Le parole di Joe Nolte dicono tutto, e non avrebbero potuto dirlo meglio: i Last nell'83 erano una band in totale disfacimento, che passava i suoi ultimi giorni di vita nel disinteresse di pressoché tutti gli addetti ai lavori. Lontani i tempi del primo 45, quello storico "She Don't Know Why I'm Here"/"Bombing Of London" che aveva fatto parlare di loro come dei pronipoti degli Standells e di gente come la Chocolate Watchband, in quel terreno fertile per il garage e il pop sessantiano che era stata l'area fra Los Angeles e San Diego. Lontano l'anno di "grazia" (si fa per dire) 1979, quello di "L.A. Explosion" e come dimenticarlo ancor oggi - anche se all'epoca lo dimenticarono quasi subito: di fatto, una meteora power-pop schiacciata sotto tonnellate di punk e new wave, una miscela (benché geniale) di beat, Byrds e surf che sembrava la cosa perfetta nel momento sbagliato.
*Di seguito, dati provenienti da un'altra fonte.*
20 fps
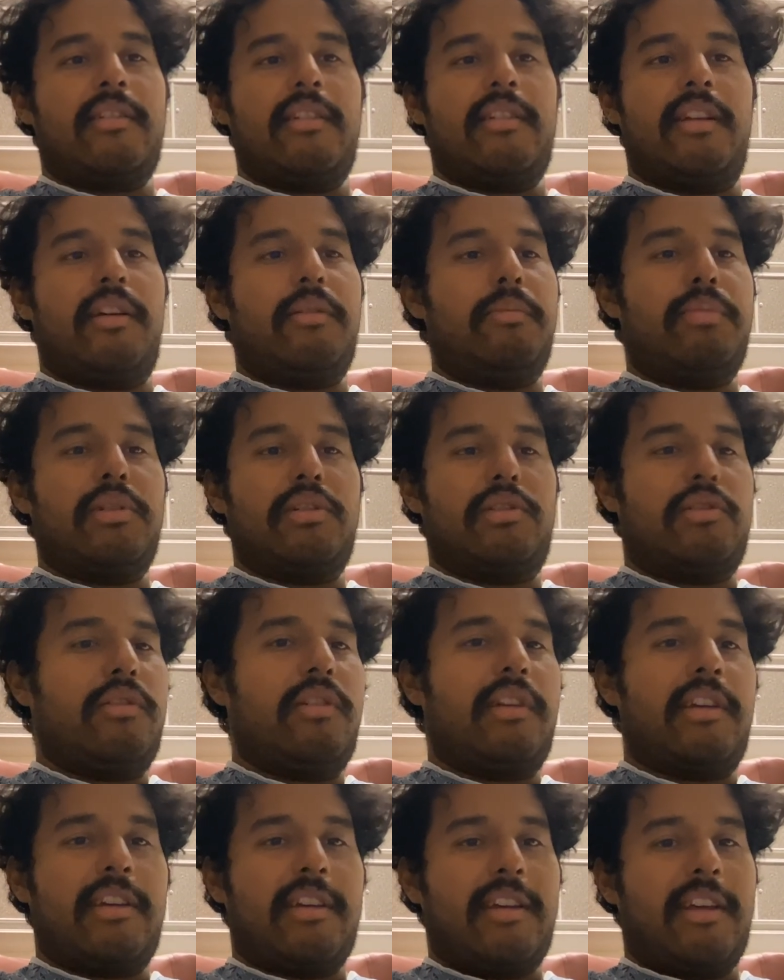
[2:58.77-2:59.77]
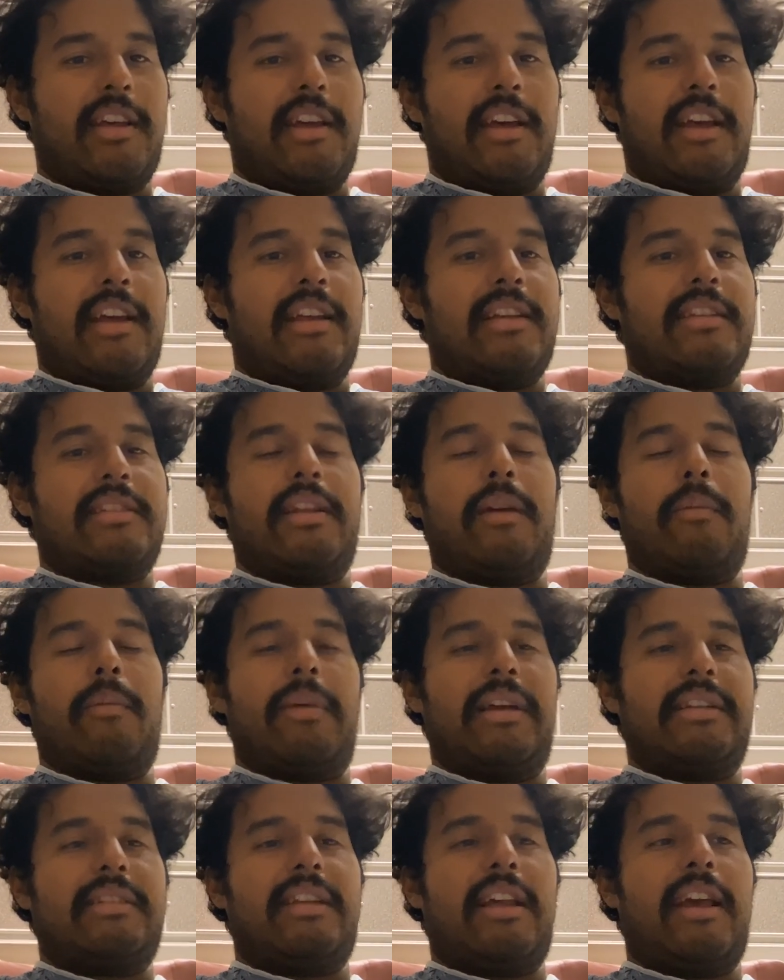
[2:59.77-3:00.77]
You know, push through it step
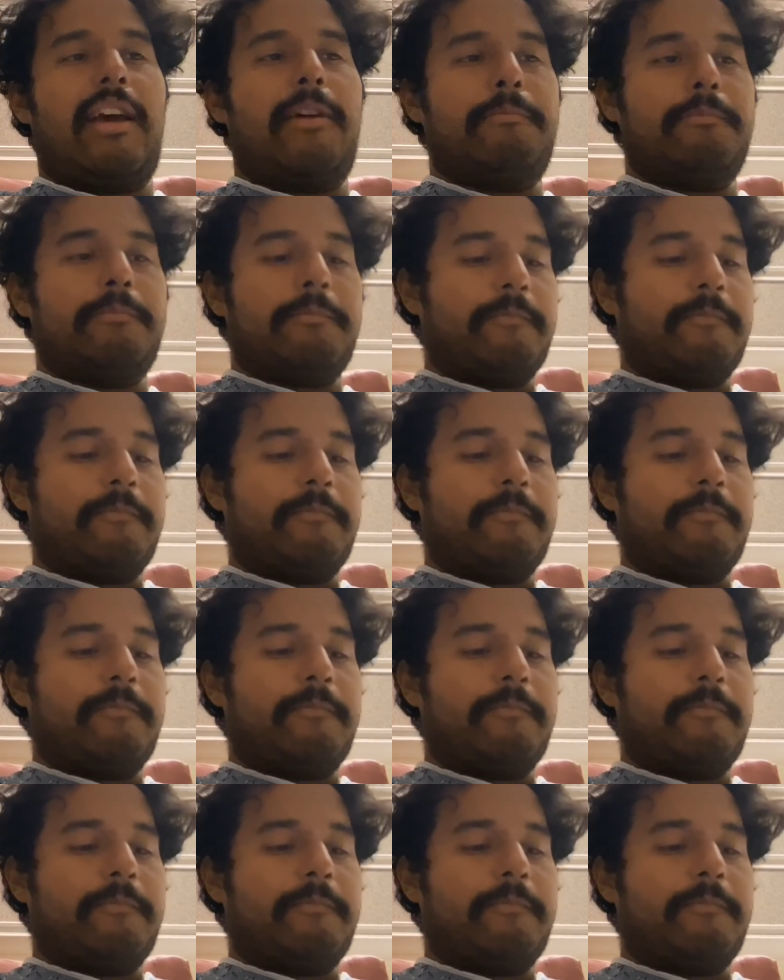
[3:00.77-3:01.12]
by step,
C'era bisogno ancora di qualche anno, perché nuovi suoni venissero dal Paisley e da quel recupero dei sixties in tutte le sue forme che fu quanto di meglio la California seppe offrire negli Ottanta: dal sound abrasivo e drogato dei Dream Syndicate all'idolatria McGuinniana (i Byrds, ancora loro) di genietti pop come i Long Ryders, passando per la psichedelia maestosa dei Rain Parade, l'Arizona trapiantata a L.A. dei Green On Red, il Mojave dei Thin White Rope e altre cose...non da poco, diciamo così. Ma quando uscirono allo scoperto i Last i tempi non erano ancora maturi, e a nulla valse la loro unicità - non certo ad evitar loro un pur dignitoso posto fra i grandi sottovalutati della storia del Rock.

Unicità, per l'appunto. Perché i Last furono unici. E meravigliosi. E lunatici, contraddittori, perennemente insoddisfatti di sé, perfezionisti fino al maniacale. Autolesionisti, anche. Perché se non fosse stato per la Lolita, Dio solo può immaginare che fine avrebbero fatto questi nastri - di fatto "Painting Smiles" non è un'antologia, è molto di più. E' l'enciclopedia della pop song secondo Joe Nolte e Vitus Mataré: un pop fra gli esemplari di Pop che più si siano avvicinati all'ideale di perfezione - se mai ne esiste uno. Un pop che aveva il nervosismo del punk e il Genio di chi sa comporre sequenze armoniche d'una bellezza disarmante. Il sound dei Last è un qualcosa da godere appieno, un affresco che lascia senza parole, a cui di volta in volta arrendersi. Con meraviglia ho dovuto riconoscere che questi pezzi mi prendono oggi ancor più di tanti anni fa: oggi infilo il disco nel lettore, e fin dalle prime note di "Wrong Turn" il piede non ne vuol sapere di star fermo.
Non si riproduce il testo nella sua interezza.